FOR ADD, just loop through all of the trie starting from root, if that current char isnt in trie,
create a new trienode, once we reach last char, set the isWord field to true
FOR SEARCH, use a helper function that we call on if we reach a *, so we can iterate on rest of string
//TC: ADD O(N) where is n is length of word, SEARCH O(M) where m is the total number of chars in trie
//SC: ADD O(N) because we may have to allocate n new nodes for newly inserted word,
// SEARCH O(M) stack space for recurisve calls
class WordDictionary {
class Node{
Node[] dict;
boolean isWord;
public Node() {
dict = new Node[26];
isWord = false;
}
}
Node root;
/** Initialize your data structure here. */
public WordDictionary() { //O(1) O(1)
root = new Node();
}
/** Adds a word into the data structure. */
public void addWord(String word) { //O(len) O(26 * len)
Node cur = root;
for (char c : word.toCharArray()) {
int i = c - 'a';
if (cur.dict[i] == null) cur.dict[i] = new Node();
cur = cur.dict[i];
}
cur.isWord = true;
}
/** Returns if the word is in the data structure. A word could contain the dot character '.' to represent any one letter. */
public boolean search(String word) {
return search(root, word);
}
private boolean search(Node root, String word) { // O(26^len)

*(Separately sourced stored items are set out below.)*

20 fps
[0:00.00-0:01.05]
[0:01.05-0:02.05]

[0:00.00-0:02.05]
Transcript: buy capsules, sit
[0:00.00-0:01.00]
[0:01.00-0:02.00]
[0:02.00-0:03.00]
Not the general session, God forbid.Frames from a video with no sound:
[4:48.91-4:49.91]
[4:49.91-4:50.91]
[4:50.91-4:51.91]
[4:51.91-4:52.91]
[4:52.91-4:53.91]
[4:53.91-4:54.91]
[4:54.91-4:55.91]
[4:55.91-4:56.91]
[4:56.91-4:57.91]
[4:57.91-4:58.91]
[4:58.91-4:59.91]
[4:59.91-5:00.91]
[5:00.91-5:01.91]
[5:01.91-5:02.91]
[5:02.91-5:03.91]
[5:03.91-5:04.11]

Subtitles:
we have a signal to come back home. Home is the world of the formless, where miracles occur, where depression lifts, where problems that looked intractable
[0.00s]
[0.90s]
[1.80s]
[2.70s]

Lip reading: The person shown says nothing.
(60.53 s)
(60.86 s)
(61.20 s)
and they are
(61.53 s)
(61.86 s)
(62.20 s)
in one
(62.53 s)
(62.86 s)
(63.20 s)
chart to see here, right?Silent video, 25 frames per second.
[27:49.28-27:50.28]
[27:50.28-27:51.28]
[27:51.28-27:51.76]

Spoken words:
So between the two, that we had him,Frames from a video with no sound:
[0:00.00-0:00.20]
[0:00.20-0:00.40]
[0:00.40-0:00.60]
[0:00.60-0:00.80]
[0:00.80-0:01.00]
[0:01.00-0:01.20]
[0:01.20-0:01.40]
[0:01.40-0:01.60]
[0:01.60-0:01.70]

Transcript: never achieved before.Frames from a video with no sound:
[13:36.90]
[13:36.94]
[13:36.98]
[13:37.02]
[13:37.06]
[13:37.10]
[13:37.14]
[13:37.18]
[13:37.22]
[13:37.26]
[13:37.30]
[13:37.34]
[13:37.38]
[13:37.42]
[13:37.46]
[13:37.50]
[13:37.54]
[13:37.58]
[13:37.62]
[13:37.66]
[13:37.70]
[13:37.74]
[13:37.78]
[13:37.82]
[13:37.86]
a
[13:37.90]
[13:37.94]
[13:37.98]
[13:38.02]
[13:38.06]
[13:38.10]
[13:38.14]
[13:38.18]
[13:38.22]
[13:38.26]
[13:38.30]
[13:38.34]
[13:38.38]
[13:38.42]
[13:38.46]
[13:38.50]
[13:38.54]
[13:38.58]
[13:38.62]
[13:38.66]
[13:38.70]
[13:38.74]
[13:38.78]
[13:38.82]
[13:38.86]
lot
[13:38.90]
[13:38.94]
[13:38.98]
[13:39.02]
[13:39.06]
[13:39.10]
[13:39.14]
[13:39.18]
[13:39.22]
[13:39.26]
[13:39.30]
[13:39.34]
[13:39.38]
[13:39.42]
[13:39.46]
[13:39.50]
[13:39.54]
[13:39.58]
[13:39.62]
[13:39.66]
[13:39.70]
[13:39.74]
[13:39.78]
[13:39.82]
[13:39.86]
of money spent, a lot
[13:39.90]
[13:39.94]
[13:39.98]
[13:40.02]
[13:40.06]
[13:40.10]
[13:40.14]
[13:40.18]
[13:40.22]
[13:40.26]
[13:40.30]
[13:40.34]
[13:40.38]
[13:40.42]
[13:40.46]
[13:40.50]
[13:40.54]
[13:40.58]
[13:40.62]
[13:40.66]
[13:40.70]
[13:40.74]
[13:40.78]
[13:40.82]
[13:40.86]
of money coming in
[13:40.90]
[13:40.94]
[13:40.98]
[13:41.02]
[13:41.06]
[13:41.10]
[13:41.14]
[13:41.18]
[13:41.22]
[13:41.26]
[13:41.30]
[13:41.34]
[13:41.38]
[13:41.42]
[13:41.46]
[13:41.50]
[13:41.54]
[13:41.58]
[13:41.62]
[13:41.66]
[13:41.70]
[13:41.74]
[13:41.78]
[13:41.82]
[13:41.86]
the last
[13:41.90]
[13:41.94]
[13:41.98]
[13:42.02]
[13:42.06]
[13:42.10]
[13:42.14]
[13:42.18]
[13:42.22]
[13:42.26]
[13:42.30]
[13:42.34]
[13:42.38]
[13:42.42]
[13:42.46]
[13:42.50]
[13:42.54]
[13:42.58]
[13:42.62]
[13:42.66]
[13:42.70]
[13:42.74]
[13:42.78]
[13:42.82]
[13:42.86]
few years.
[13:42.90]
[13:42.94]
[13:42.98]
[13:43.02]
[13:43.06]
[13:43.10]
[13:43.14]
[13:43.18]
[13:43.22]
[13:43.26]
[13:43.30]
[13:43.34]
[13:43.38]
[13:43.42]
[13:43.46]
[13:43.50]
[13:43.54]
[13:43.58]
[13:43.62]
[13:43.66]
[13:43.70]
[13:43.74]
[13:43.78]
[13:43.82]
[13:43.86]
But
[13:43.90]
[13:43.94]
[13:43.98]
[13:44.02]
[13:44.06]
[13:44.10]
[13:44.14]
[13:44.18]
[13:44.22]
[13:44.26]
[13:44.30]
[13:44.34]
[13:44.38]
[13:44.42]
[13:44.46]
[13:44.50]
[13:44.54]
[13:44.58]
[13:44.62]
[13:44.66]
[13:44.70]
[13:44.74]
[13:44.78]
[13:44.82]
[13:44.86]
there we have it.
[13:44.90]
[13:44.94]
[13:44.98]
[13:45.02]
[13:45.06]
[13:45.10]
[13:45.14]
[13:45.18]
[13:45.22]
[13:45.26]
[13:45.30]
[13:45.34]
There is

if (word.length() == 0) return root.isWord;
Node cur = root;
for (int i = 0; i < word.length(); i++) { // len
char c = word.charAt(i);
if (c == '.') {
for (int j = 0; j < 26; j++) { //
if (cur.dict[j] != null && search(cur.dict[j], word.substring(i + 1))) return true;
}
return false;
}
int ii = c - 'a';
if (cur.dict[ii] == null) return false;
cur = cur.dict[ii];
}
return cur.isWord;
}
}